■ Records supplied:
━━━━━━━━

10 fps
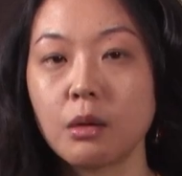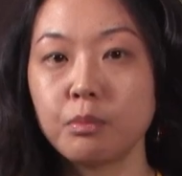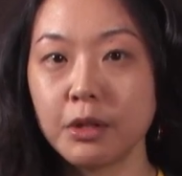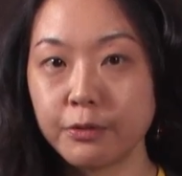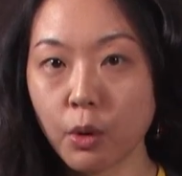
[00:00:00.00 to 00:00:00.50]

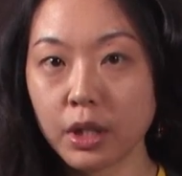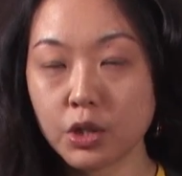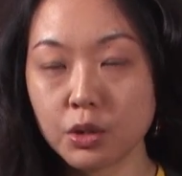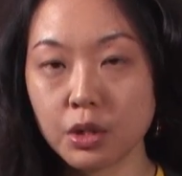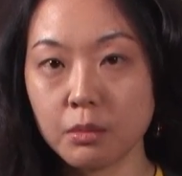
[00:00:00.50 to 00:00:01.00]
Before the
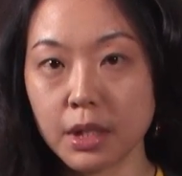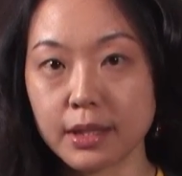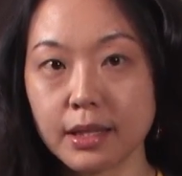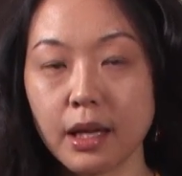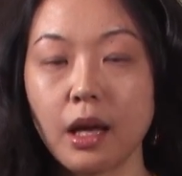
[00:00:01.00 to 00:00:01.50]

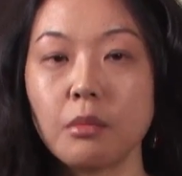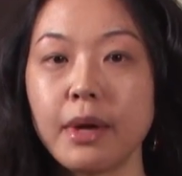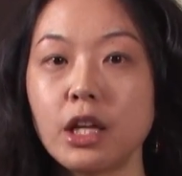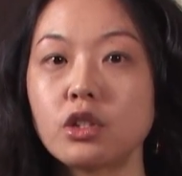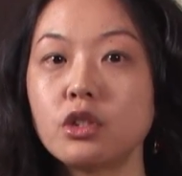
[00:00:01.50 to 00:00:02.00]
treatment,
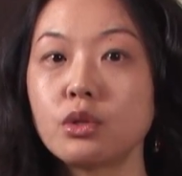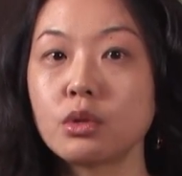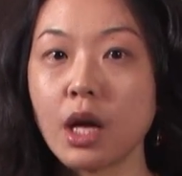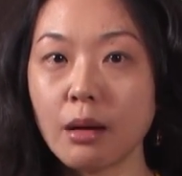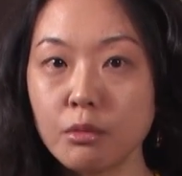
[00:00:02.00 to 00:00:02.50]
patients do
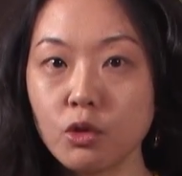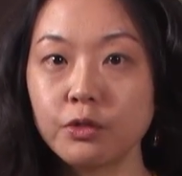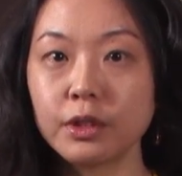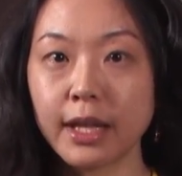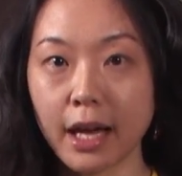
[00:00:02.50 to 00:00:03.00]
not
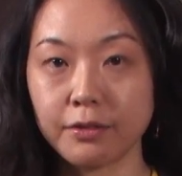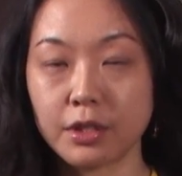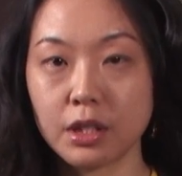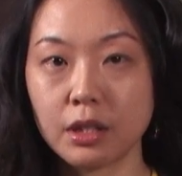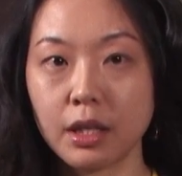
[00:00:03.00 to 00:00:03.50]
move
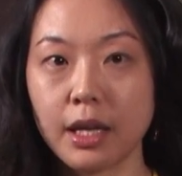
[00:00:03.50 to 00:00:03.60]
left.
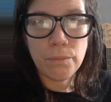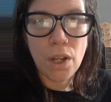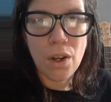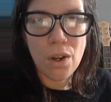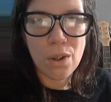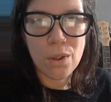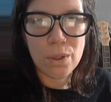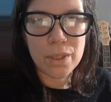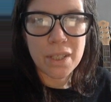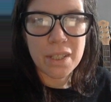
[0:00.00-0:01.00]
Oh,
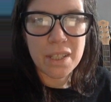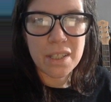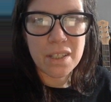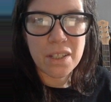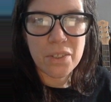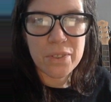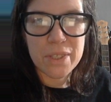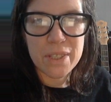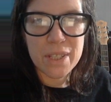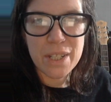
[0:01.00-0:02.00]
because I needed another
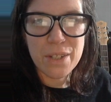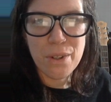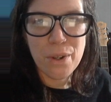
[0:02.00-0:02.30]
0.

━━━━━━━━

■ Exercise instructions: Please make an exact copy of the whole listing and leave out its pictures.

■ Written solution:
10 fps
[00:00:00.00 to 00:00:00.50]

[00:00:00.50 to 00:00:01.00]
Before the
[00:00:01.00 to 00:00:01.50]

[00:00:01.50 to 00:00:02.00]
treatment,
[00:00:02.00 to 00:00:02.50]
patients do
[00:00:02.50 to 00:00:03.00]
not
[00:00:03.00 to 00:00:03.50]
move
[00:00:03.50 to 00:00:03.60]
left.
[0:00.00-0:01.00]
Oh,
[0:01.00-0:02.00]
because I needed another
[0:02.00-0:02.30]
0.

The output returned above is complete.